Cerita ini saya kutip dari sebuah buku yang berjudul "Harry Potter And The Deathly Hallows" yang di tulis oleh seorang penulis terkenal bernama, J. K. Rowling. Karena ada beberapa bahasa yang mungkin agak aneh untuk kalian baca. Jadi sesudah saya translate, maka saya ubah beberapa kata, kalimat dan baris pada cerita ini, agar nyaman di baca dan mudah di pahami oleh pembaca blog ini.
Selamat membaca... !!!
Dahulu kala hidup lah tiga orang bersaudara, mereka berkelana dari tempat yang jauh, melewati tempat-tempat sepi dan gelap. Sampai suatu hari tibalah ketiga bersaudara ditepi sebuah sungai yang lebar dan dalam.

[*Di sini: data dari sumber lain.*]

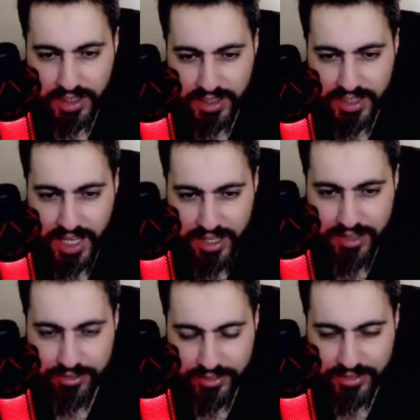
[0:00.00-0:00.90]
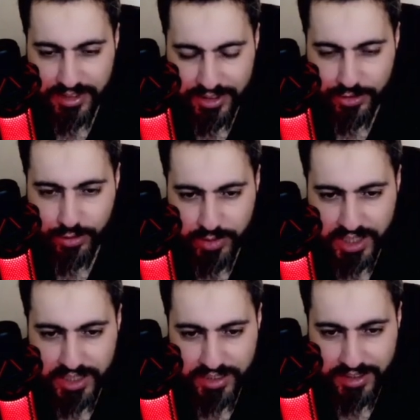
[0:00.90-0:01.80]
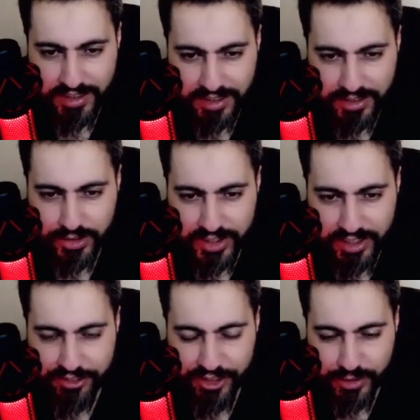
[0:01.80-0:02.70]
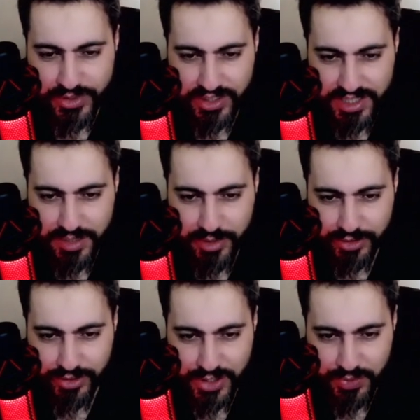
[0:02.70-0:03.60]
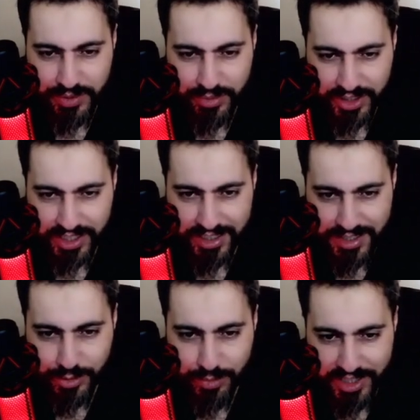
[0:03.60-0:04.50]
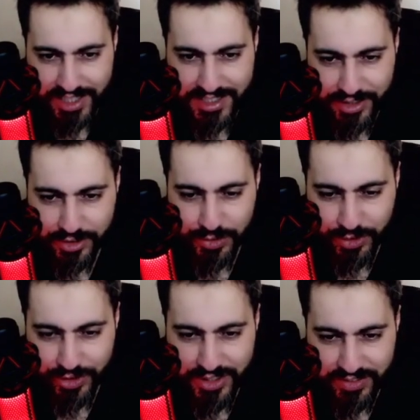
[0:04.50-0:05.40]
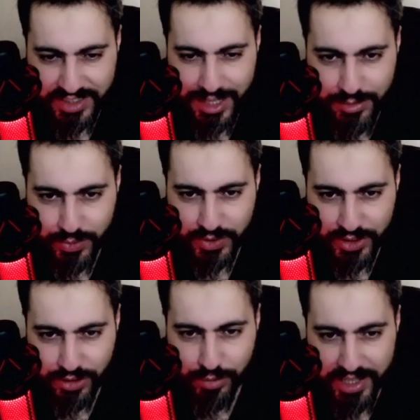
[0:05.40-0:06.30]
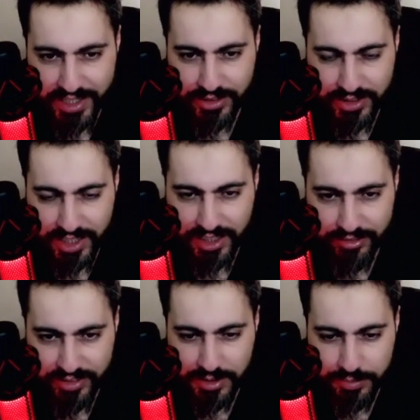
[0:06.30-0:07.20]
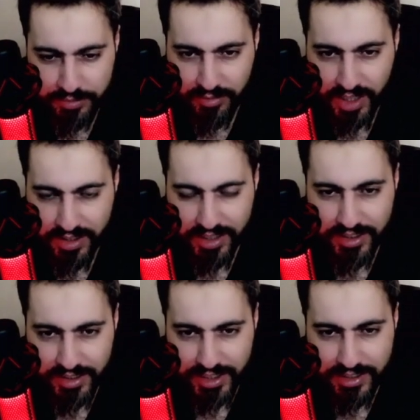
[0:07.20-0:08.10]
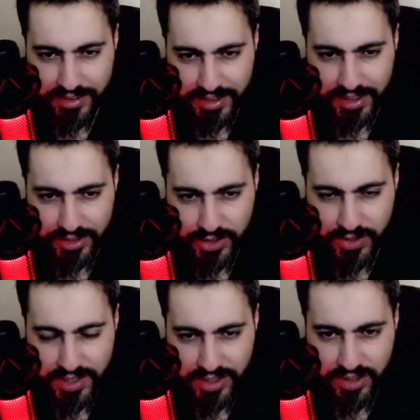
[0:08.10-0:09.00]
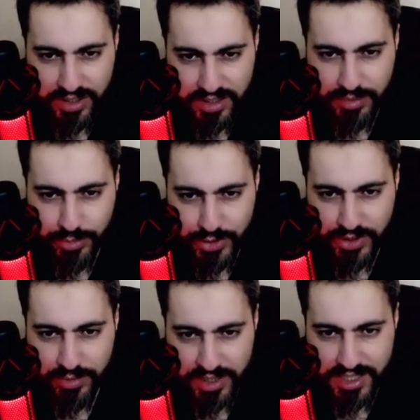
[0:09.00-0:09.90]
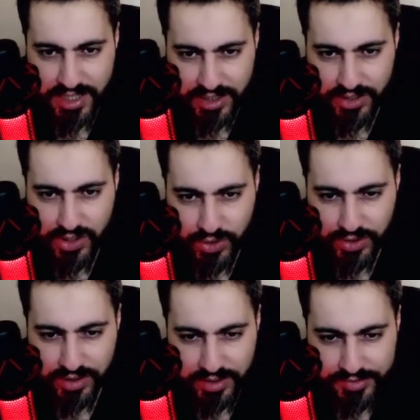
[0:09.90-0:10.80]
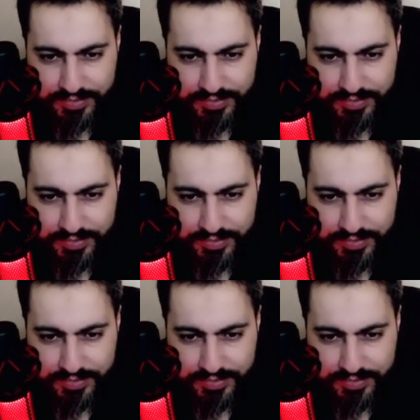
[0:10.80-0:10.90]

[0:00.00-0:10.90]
They have, oh my, dude, Clefable is just about to sweep. Look at this, Moonblast is going to do lots of damage. We go back to Talonflame. They did like 3, so this is supposed to be a Sacred Sword.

Arusnya sangat deras, sehingga tidak memungkinkan untuk di sebrangi dan bahkan terlalu berbahaya juga terlalu lebar untuk diseberangi dengan berenang.
Meskipun demikian ketiganya merupakan penyihir yang handal, hanya dengan melambaikan tongkat sihir dan terbentuk lah sebuah jembatan dihadapan mereka.
Pada saat mereka hendak melalu jembatan itu, munculah sesosok mahkluk berjubah, ketiganya pun dihalangi oleh sosok mahluk berjubah tersebut.
Ternyata mahluk tersebut merupakan wujud dari "KEMATIAN" , ia marah karena merasa telah dicurangi oleh ketiga bersaudara. Karena biasanya orang-orang yang berniat menyeberangi sungai tersebut berakhir dengan tenggelam kedasar sungai dan mati.
Dengan licik ia berpura-pura memberikan selamat atas kemampuan sihir ketiganya, dan mengatakan masing-masing dari mereka berhak mendapatian satu permintaan.
Si Sulung diantara mereka adalah seorang yang senang berduel dan pamer, ia meminta sebuah tongkat sihir Terhebat yang pernah dibuat dimuka bumi. Tongkat sihir tersebut harus selalu memberikan kemenangan bagi pemiliknya, sebuah tongkat yang pantas karena telah mencurangi kematian !
Mendengar permintaan si Sulung, Sang kematian mendekati pohon elder (semacam pohon arbei liar) yang terdapat dipinggir sungai, membuat sebuah tongkat sihir indah dari ranting pohon kemudian memberikan si Sulung tongkat tersebut.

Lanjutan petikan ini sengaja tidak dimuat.